# TASK DETAILS:
Verbatim repeat, images excluded. Give each entry again as written.

[Stored items]
◇ ◇ ◇

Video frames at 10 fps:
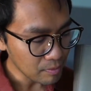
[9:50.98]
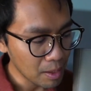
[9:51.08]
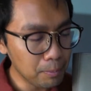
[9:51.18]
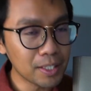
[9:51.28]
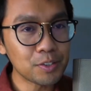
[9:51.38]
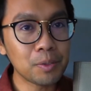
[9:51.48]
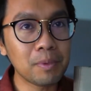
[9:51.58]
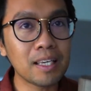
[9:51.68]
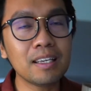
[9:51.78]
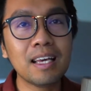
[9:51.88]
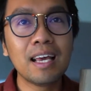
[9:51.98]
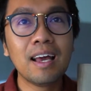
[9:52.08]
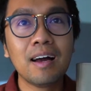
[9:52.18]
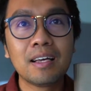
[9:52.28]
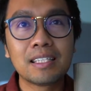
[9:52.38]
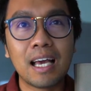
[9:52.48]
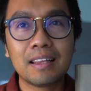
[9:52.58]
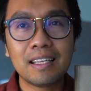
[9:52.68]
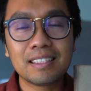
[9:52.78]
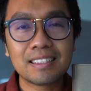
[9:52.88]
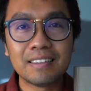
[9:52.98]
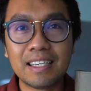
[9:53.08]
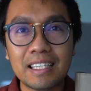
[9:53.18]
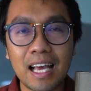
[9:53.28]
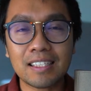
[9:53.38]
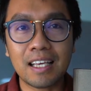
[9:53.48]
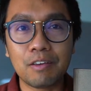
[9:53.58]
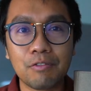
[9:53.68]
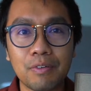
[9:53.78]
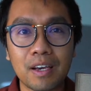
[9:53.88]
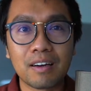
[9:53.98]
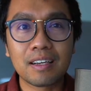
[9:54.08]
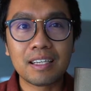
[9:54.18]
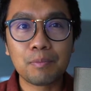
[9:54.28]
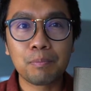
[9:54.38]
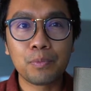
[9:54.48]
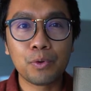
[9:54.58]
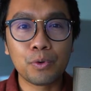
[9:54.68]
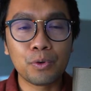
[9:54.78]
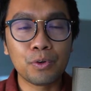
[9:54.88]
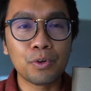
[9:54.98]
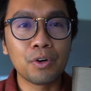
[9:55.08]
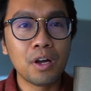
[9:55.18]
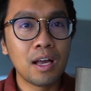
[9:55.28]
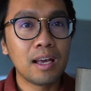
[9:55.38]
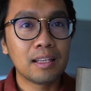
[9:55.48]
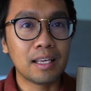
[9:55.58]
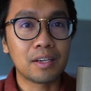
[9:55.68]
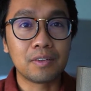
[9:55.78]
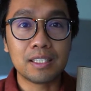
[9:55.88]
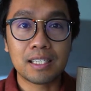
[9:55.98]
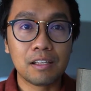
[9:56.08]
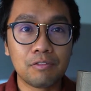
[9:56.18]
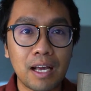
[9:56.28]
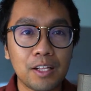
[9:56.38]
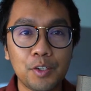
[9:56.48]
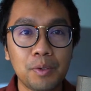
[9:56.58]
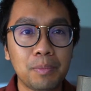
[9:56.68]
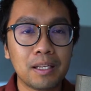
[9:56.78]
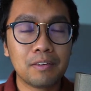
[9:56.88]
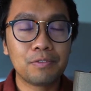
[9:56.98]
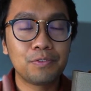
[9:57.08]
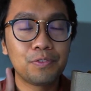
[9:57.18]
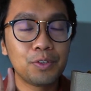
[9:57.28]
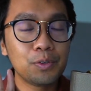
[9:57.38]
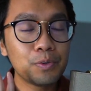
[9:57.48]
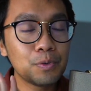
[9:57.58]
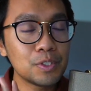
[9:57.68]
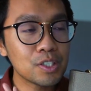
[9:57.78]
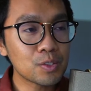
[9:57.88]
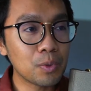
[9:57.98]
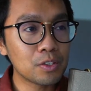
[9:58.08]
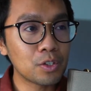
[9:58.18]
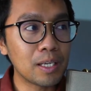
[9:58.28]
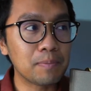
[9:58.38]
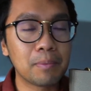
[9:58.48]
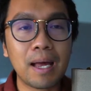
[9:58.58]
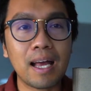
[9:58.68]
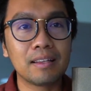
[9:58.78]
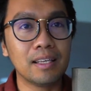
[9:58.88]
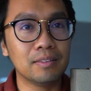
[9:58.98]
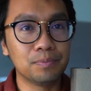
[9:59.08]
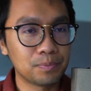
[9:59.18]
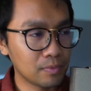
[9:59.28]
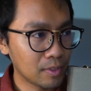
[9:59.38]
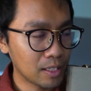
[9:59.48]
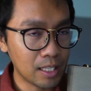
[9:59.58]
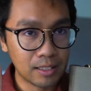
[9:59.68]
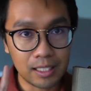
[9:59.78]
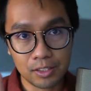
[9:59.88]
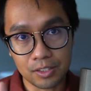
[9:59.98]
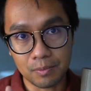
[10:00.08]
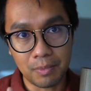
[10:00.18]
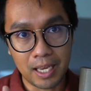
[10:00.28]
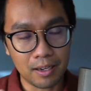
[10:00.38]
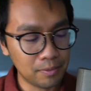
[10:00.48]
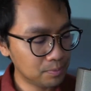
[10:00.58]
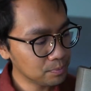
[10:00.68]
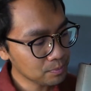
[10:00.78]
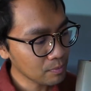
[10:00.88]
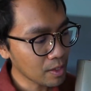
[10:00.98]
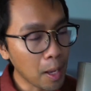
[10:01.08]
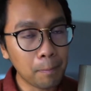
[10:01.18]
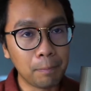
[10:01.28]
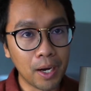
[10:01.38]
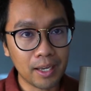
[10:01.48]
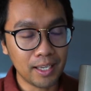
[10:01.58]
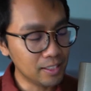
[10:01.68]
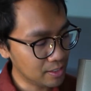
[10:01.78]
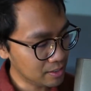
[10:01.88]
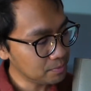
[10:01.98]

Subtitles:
But to me, I think Celine has a very poor like resale value, but if you just want to keep the bag, then that doesn't matter. Buy it.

◇ ◇ ◇

# EXPECTED OUTPUT:
Video frames at 10 fps:
[9:50.98]
[9:51.08]
[9:51.18]
[9:51.28]
[9:51.38]
[9:51.48]
[9:51.58]
[9:51.68]
[9:51.78]
[9:51.88]
[9:51.98]
[9:52.08]
[9:52.18]
[9:52.28]
[9:52.38]
[9:52.48]
[9:52.58]
[9:52.68]
[9:52.78]
[9:52.88]
[9:52.98]
[9:53.08]
[9:53.18]
[9:53.28]
[9:53.38]
[9:53.48]
[9:53.58]
[9:53.68]
[9:53.78]
[9:53.88]
[9:53.98]
[9:54.08]
[9:54.18]
[9:54.28]
[9:54.38]
[9:54.48]
[9:54.58]
[9:54.68]
[9:54.78]
[9:54.88]
[9:54.98]
[9:55.08]
[9:55.18]
[9:55.28]
[9:55.38]
[9:55.48]
[9:55.58]
[9:55.68]
[9:55.78]
[9:55.88]
[9:55.98]
[9:56.08]
[9:56.18]
[9:56.28]
[9:56.38]
[9:56.48]
[9:56.58]
[9:56.68]
[9:56.78]
[9:56.88]
[9:56.98]
[9:57.08]
[9:57.18]
[9:57.28]
[9:57.38]
[9:57.48]
[9:57.58]
[9:57.68]
[9:57.78]
[9:57.88]
[9:57.98]
[9:58.08]
[9:58.18]
[9:58.28]
[9:58.38]
[9:58.48]
[9:58.58]
[9:58.68]
[9:58.78]
[9:58.88]
[9:58.98]
[9:59.08]
[9:59.18]
[9:59.28]
[9:59.38]
[9:59.48]
[9:59.58]
[9:59.68]
[9:59.78]
[9:59.88]
[9:59.98]
[10:00.08]
[10:00.18]
[10:00.28]
[10:00.38]
[10:00.48]
[10:00.58]
[10:00.68]
[10:00.78]
[10:00.88]
[10:00.98]
[10:01.08]
[10:01.18]
[10:01.28]
[10:01.38]
[10:01.48]
[10:01.58]
[10:01.68]
[10:01.78]
[10:01.88]
[10:01.98]

Subtitles:
But to me, I think Celine has a very poor like resale value, but if you just want to keep the bag, then that doesn't matter. Buy it.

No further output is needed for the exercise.